Révélation - Enthüllung
« Dimanche 27 mai 1945 […]
Depuis
hier le courant est revenu. Fini le temps des bougies, des coups frappés à la
porte, fini le silence. À la radio on reçoit des émissions de la Berliner
Sender. Qui apporte essentiellement des nouvelles, des révélations, odeur de
sang, cadavres, horreur. Dans de grands camps à l’est on aurait brûlé des
millions de gens, principalement des Juifs. Avec leur cendre, ils auraient fabriqué de l’engrais
chimique. Et la meilleure, c’est que tout aurait été
scrupuleusement consigné dans d’épais registres, une comptabilité de la mort.

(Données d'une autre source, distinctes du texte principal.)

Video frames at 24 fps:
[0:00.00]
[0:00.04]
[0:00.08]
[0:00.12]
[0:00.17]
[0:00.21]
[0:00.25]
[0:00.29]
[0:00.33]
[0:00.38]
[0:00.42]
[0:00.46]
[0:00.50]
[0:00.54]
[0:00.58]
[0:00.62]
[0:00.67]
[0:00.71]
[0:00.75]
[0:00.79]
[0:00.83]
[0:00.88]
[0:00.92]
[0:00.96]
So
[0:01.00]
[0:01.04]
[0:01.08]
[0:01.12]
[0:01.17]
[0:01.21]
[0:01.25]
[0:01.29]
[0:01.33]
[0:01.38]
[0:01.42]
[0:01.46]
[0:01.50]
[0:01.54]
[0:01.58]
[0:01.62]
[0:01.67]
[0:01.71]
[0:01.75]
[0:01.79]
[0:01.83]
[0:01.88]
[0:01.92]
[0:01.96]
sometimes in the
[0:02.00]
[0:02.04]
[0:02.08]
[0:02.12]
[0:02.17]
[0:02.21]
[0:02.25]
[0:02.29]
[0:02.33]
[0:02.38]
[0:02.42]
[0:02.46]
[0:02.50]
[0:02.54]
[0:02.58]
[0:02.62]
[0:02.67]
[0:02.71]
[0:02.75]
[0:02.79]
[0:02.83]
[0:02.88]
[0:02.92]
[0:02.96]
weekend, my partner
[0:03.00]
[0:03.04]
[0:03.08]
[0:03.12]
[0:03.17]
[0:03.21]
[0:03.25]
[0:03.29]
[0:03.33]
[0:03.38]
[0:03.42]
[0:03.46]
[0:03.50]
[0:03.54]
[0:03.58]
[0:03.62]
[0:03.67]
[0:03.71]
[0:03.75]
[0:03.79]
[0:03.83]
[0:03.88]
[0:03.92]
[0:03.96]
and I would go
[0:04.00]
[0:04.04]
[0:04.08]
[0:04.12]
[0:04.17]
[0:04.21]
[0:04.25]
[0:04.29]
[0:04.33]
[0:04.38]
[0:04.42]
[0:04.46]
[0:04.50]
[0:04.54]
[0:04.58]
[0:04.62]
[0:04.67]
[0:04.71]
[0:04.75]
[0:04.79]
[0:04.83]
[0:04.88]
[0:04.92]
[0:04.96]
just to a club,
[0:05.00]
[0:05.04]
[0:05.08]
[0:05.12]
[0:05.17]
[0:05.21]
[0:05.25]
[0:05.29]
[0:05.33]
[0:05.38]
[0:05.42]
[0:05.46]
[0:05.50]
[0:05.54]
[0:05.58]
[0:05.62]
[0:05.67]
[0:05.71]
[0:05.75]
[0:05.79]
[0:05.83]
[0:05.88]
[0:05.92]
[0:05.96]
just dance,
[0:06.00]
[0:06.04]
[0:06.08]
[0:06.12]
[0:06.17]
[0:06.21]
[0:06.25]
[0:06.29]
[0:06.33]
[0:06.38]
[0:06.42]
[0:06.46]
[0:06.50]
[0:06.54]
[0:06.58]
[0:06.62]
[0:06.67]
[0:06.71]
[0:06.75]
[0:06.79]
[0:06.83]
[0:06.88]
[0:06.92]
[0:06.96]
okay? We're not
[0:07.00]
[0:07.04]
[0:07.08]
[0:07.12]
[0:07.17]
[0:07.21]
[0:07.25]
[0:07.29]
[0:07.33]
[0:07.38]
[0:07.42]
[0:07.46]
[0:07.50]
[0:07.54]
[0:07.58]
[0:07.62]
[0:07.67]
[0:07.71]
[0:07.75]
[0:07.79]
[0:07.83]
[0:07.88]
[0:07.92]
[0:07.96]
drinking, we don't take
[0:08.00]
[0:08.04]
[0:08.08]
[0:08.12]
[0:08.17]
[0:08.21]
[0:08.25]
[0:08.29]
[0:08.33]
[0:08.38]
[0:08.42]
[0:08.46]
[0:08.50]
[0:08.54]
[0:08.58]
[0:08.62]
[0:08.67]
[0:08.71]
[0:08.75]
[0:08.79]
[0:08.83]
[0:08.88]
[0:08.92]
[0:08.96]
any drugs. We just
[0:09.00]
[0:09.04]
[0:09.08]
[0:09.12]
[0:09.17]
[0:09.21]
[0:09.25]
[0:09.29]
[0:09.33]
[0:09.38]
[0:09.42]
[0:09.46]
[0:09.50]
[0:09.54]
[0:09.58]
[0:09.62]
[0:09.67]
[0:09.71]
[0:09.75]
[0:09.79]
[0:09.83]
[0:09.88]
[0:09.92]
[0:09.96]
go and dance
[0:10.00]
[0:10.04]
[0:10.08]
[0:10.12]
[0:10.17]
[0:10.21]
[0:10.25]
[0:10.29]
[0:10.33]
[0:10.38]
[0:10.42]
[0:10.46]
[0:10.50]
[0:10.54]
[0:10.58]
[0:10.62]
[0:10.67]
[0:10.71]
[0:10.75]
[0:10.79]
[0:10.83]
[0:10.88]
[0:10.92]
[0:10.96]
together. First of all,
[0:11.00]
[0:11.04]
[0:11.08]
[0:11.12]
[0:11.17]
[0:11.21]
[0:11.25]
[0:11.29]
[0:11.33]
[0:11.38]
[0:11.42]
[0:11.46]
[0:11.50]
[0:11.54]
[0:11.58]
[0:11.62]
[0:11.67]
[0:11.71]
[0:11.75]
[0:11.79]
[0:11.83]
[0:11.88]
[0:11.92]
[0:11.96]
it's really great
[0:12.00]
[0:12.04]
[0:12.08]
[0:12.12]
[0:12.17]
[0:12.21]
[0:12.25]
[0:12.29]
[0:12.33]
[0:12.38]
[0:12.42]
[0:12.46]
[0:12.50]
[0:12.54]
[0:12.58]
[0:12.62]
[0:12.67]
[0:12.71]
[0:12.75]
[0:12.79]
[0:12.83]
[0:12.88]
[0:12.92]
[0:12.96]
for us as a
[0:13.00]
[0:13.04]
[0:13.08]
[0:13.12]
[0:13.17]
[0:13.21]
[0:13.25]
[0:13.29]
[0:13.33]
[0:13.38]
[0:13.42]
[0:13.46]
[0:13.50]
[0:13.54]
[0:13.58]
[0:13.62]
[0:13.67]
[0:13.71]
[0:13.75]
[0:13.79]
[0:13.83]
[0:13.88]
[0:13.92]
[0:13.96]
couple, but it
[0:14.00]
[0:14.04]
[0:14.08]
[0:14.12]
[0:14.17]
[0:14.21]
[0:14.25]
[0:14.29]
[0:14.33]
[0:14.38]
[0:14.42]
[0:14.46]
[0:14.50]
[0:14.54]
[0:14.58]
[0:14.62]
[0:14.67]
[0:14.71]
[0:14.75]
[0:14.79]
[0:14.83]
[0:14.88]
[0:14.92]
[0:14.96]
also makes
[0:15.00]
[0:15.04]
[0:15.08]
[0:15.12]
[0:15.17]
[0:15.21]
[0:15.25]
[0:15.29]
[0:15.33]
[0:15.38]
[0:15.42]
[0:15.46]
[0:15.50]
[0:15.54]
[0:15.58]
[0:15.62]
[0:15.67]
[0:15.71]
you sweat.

C’est que nous sommes un peuple ordonné. Tard dans la soirée est venu
Beethoven, et avec lui les larmes. J’ai éteint. Insupportable,
désormais. »
Anonyme, Une femme à Berlin (Gallimard,
2006 − ici traduction maison, mais si un lecteur a celle de Françoise Wuilmart
et qu’elle passe mieux…)
Une femme à l’arrière n’a rien su. Qui le notant par devers elle se tient là pour nous en témoigner. L’émouvant, c’est qu’à l’évidence cet individu grattant sur son cahier s’adresse à nous, « la postérité », la conscience universelle, et chacun devant soi. C’est qu’avec elle on vient de l’apprendre.